(1) Schedule the group to meet weekly, if possible. Some may need help arranging child-care.
(2) The format of meetings should be (1) study time, then (2) sharing of personal needs for prayer, then (3) prayer. 
If the group’s primary purpose is study, the study time may be long and the other parts short; but the three parts should still be included. If the purpose of the group is spiritual accountability, the study time may be short, but they should have some material that they are studying.
If a group has personal sharing and discussion but no lesson material to study, it will tend to become chaotic. It will be dominated by some members’ personalities. Lesson material makes them all respond to truth beyond what is in their own minds.
(3) Start and end the meetings on time.
If you start and end late, those who value their own time will start coming later or skip some of the meetings.
(4) Set the date when the group will end.
Members need to know how long their commitment is for. Normally, new members should not be allowed join the group after several meetings, unless the group is rotating lessons for new converts. If the group is studying a lesson series, the number of lessons may set the number of weeks they will meet. If they are meeting for spiritual accountability, they could set a period of six months. At the end, they can organize again. At that time some members may leave, and the group can consider whether or not to allow new members to join.
(5) When studying, emphasize a life-changing purpose rather than knowledge for its own sake.
A member will feel that the group is worthwhile if he is able to draw personal, specific applications from the study.
(6) Follow up on commitments.
If someone has shared a problem then agreed that he should take a certain course of action, ask at the next meeting if he has done what he said he would do.
(7) The leader should be available to meet with a member individually to give spiritual guidance. 
Other members may also get together at other times for encouragement.
(8) Select a good meeting place. 
It should be an informal meeting place with a home atmosphere. Seating should be as circular as possible, so that each member can see every other member’s face. This will encourage participation. Meet in a place where there will not be interruptions or distractions.
(9) Practice good listening habits. 
Signs of good listening are eye contact, a concentrated expression, ignoring distractions, and responsiveness to the speaker’s humor or other emotions.
(10) Make sure no member is always silent. 
Direct a question to a member who does not speak much (“What do you think about this, Caleb?”).
(11) Do not pressure a member to share something personal. 
Instead, try to create an atmosphere where he will feel free to speak. Build a member’s confidence by giving him eye contact and commending something he says.
(12) Try to ask questions that they can answer to build their confidence.
If someone gives a wrong answer, try to affirm something good about the answer before critiquing it.
(13) Try to affirm every comment in some way before criticizing it.
(14) If someone has a tendency to talk too much and answer all the questions, find a way to limit him.
One way is to direct questions to specific members. Or you can ask, “What do the rest of you think?” In a discussion, you could say, “Let’s hear from someone who hasn’t spoken about this yet.”
If a member still talks too much, the leader could talk to him outside of the meeting. He could say something like this: “Caleb, you are a quick thinker and able to respond quickly in discussions, but I’m concerned that some of the others will not participate if we answer everything quickly. Can you help me get everyone involved?”

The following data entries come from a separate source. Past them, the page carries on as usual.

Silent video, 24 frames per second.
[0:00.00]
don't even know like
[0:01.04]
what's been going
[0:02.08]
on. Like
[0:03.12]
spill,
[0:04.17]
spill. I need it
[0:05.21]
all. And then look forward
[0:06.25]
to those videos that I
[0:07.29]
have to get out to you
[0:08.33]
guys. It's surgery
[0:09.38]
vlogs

(15) Don’t let two or three members have their own discussion while ignoring the group. 
If someone wants to keep arguing for a long time about something, tell him that the discussion will have to be finished later outside of the meeting.
(16) Don’t allow anyone to interrupt others. 

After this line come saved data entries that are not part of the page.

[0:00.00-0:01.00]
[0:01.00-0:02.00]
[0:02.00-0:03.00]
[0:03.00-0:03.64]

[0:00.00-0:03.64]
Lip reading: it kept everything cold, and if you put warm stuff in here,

Raise your hand, assertively stop the interrupter, and allow the first speaker to finish. Otherwise, a discussion will always be dominated by the less mannered members. People who are less assertive will feel frustrated that they cannot finish their sentences.

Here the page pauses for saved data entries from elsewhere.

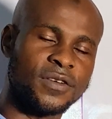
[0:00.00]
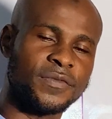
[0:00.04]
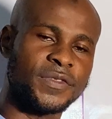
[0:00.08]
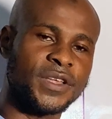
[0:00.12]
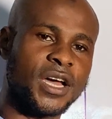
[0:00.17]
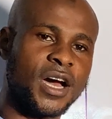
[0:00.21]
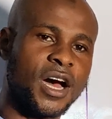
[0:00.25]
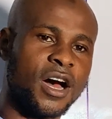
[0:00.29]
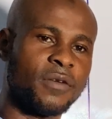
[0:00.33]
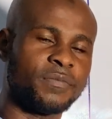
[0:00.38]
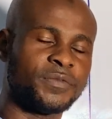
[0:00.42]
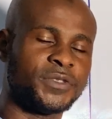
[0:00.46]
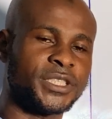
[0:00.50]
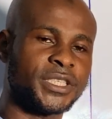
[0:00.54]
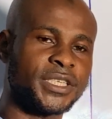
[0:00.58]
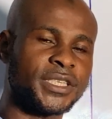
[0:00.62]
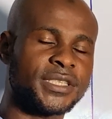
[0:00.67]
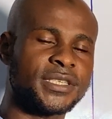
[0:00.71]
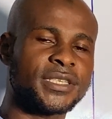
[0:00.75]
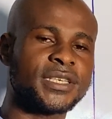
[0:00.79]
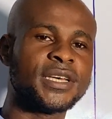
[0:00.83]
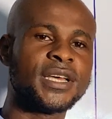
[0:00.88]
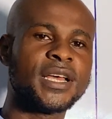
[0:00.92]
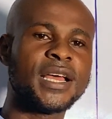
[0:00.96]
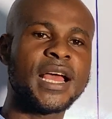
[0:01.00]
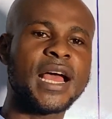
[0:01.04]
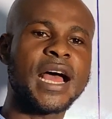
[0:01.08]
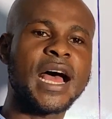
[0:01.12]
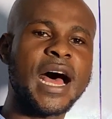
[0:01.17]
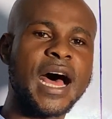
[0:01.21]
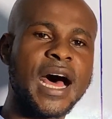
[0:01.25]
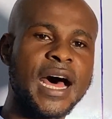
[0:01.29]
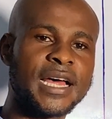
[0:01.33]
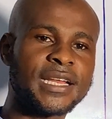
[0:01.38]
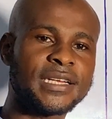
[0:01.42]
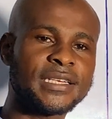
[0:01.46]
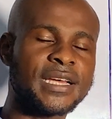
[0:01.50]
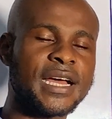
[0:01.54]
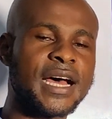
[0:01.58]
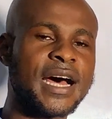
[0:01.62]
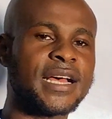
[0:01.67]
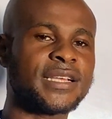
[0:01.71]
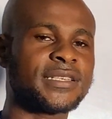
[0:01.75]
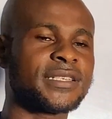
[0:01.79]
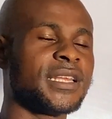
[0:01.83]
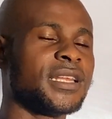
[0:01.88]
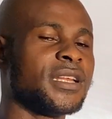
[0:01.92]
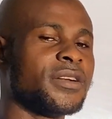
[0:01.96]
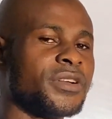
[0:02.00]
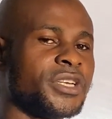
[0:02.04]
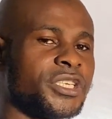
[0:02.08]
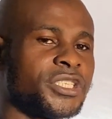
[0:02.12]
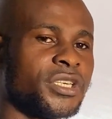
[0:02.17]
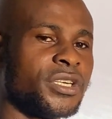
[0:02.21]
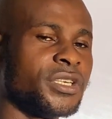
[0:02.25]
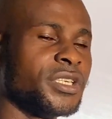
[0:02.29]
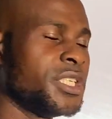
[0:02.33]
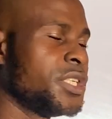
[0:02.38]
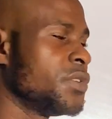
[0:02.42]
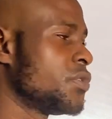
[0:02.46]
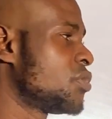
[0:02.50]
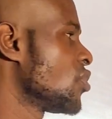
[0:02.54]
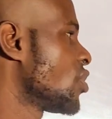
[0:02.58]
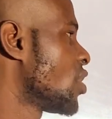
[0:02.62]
of the object and acceleration due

(17) Listen to complaints.
Any complaint may show a problem that can be corrected. Don’t ignore signs of dissatisfaction. If someone is dissatisfied with the group meeting, he may not understand the purpose, or he may have a valid complaint.
(18) If a member persistently acts hostile, disruptive, argumentative, or bored, he may not accept the goals of the group.
The group may not be what he expected. Talk to him privately to help him see the group’s purpose.
(19) The leader does not have to know the answer to every problem. 
His role is not to have the answer to everything but to lead the group to bear burdens in prayer.
(20) Be flexible and patient with interruptions of the schedule.
Remember that the events in our lives are part of God’s development of us. A problem is an opportunity.
(21) If a member often takes the whole meeting to share his needs, offer to counsel him at another time.
Otherwise, the other members will feel that the meeting is being stolen from them. Do not let the group lose its purpose, unless the members agree together that the purpose should be changed.
(22) Don’t allow the discussions to become subversive.
Don’t let the group become a forum for criticizing the local church and other leaders.
(23) Remember that the effectiveness of the group depends on the power of God working through it. 
The group is only a scriptural structure that God uses.